Some publications regarding our tools and respective results:
MusicalAlgorithms: an algorithmic process is used in a creative context so that
users can convert sequences of numbers into sounds. A german tech magazine describes it as follows: "Mit einer guten Visualiserung erkennt
das menschliche Auge Zusammenhänge, die ihm anhand der bloßen Zahlenkolonnen verborgen geblieben wären. Warum nicht zur Abwechslung
mal die Ohren benutzen?" (c't 23/2009, p. 198).
Short introduction (please read the full paper for a better overview, also graphically): Contemporary speech processing systems are complex, typically
consisting of several algorithms often containing sub-algorithms, with numerous processing steps whose effects and parameter settings are
not intuitively understandable by humans. This leads to several problems when designing new and adapting or replicating existing algorithms.
Taking the mel frequency cepstral coefficients (MFCC) algorithm for speech features as a concrete example, parameters such as the number of
coefficients to keep are relatively easy to understand, but other parameters, such as the window type or the size of the filter bank, are
more abstract, making it difficult to intuitively judge their importance and their effects on the whole processing chain. When designing a
new algorithm based on theoretical results, adapting an existing algorithm to a new environment or reimplementing a published algorithmic
description for comparison, there is usually no instant success due to such misconceptions. When the results do not meet the expectations,
several questions arise: What effect does a change of a parameter in a component of an algorithm have? What does the selection of a particular
algorithmic technique in the presence of several possibilities have on the overall functionality of the system? What is the contribution
of a specific algorithmic step?
In our research, we found several examples where we've been able to find the solution to such questions (and subsequent algorithmic novelties)
by a specific method of design. Reviewing the factors that lead to success in these examples, we've bundled the main principles that we have
found effective in approaching algorithm development, and that we believe have long been underestimated in speech processing. We call this
approach Eidetic Design because it is based on using our
natural senses to analyze speech algorithms and discover whether a problem with an algorithm stems from the underlying theory or is a
configuration or implementation issue. This novel approach to algorithm design also enables algorithm improvement to be approached in an
intuitive way and makes teaching algorithms significantly more understandable.
What makes design eidetic? The process has to be characterized by the following key principles: it starts with an existing algorithm and is
aimed at getting insights into a specific algorithmic step for a specific reason; the reason and the algorithmic step (represented by its
intermediate result) form the problem. Both the question (aspect of interest in the data) and the data (intermediate algorithmic results)

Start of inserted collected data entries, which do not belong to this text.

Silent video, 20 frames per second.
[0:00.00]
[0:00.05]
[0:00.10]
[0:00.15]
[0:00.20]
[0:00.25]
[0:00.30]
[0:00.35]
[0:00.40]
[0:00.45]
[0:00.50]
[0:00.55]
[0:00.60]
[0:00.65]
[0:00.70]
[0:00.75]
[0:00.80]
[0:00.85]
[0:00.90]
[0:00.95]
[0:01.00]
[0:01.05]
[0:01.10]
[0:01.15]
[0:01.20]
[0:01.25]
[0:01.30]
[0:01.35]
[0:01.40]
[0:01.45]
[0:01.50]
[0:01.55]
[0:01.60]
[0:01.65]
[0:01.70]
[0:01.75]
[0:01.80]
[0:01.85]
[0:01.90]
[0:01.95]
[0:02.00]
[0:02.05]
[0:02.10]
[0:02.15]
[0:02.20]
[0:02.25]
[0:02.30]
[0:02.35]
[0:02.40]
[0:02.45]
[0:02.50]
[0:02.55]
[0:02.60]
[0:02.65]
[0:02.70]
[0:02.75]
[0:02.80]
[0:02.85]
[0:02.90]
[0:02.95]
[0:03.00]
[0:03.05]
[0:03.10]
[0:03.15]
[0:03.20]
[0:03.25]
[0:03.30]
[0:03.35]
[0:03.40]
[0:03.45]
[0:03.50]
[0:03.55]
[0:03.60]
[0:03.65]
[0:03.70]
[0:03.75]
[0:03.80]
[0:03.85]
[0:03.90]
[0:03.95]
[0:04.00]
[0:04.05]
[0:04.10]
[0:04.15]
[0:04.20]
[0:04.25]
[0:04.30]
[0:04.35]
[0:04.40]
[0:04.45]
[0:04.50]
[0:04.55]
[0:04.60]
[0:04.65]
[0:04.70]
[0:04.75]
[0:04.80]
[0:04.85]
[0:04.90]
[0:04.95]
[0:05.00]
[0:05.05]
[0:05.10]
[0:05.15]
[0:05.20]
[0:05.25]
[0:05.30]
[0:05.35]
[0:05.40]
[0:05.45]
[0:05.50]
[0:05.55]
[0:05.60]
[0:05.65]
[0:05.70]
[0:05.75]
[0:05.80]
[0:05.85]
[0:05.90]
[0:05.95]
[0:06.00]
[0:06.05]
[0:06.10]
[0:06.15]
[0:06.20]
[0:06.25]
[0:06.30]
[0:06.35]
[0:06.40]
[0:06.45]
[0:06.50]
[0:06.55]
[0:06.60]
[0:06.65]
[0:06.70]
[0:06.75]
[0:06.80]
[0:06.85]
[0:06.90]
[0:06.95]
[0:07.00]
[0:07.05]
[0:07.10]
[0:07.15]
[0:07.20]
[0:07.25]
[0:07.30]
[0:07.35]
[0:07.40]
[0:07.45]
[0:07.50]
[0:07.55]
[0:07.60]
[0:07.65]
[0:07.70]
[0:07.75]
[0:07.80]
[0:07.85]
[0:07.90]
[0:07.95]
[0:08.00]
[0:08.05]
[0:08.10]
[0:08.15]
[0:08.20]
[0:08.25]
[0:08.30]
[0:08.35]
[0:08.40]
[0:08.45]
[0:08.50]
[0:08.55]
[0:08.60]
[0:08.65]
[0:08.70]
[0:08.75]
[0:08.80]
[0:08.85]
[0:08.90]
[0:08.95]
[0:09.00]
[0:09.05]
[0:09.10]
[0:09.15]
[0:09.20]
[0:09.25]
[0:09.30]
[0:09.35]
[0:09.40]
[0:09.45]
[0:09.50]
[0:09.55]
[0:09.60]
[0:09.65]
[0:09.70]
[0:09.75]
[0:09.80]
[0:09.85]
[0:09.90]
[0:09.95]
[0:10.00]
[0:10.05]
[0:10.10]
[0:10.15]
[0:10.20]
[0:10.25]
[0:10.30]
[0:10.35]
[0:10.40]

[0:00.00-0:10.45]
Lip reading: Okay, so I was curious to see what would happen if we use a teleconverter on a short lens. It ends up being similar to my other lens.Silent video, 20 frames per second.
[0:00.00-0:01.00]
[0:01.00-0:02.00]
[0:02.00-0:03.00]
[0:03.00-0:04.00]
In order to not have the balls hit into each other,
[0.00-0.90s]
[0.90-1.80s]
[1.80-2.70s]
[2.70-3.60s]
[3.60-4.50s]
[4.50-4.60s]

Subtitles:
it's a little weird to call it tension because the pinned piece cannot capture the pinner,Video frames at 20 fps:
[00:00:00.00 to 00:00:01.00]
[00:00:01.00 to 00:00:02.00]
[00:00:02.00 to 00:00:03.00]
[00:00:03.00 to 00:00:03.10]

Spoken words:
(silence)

determine a suitable domain to cast the data to. In our experience, the most suitable domain to cast data to (e.g. to an audible or visual
representation) is often the one that corresponds naturally to human imagination of this data under a certain question. We then...
design a human-in-the-loop approach for introspection;
apply tools that provide comprehension by...
making data perceivable in the most suitable domain...
consistent with the natural use of human senses;
in areas where the human brain is considered an expert in answering this question for this data.
Eidetic Design relies on the problems to have such a natural mental representation, and on tools to be available that generate the vivid
"experience" of the inner workings of algorithms. These tools can not be completely generic, but need to be developed for the specific
problems at hand.
Thus, Eidetic Design has something in common with traditional visualization techniques, but is more.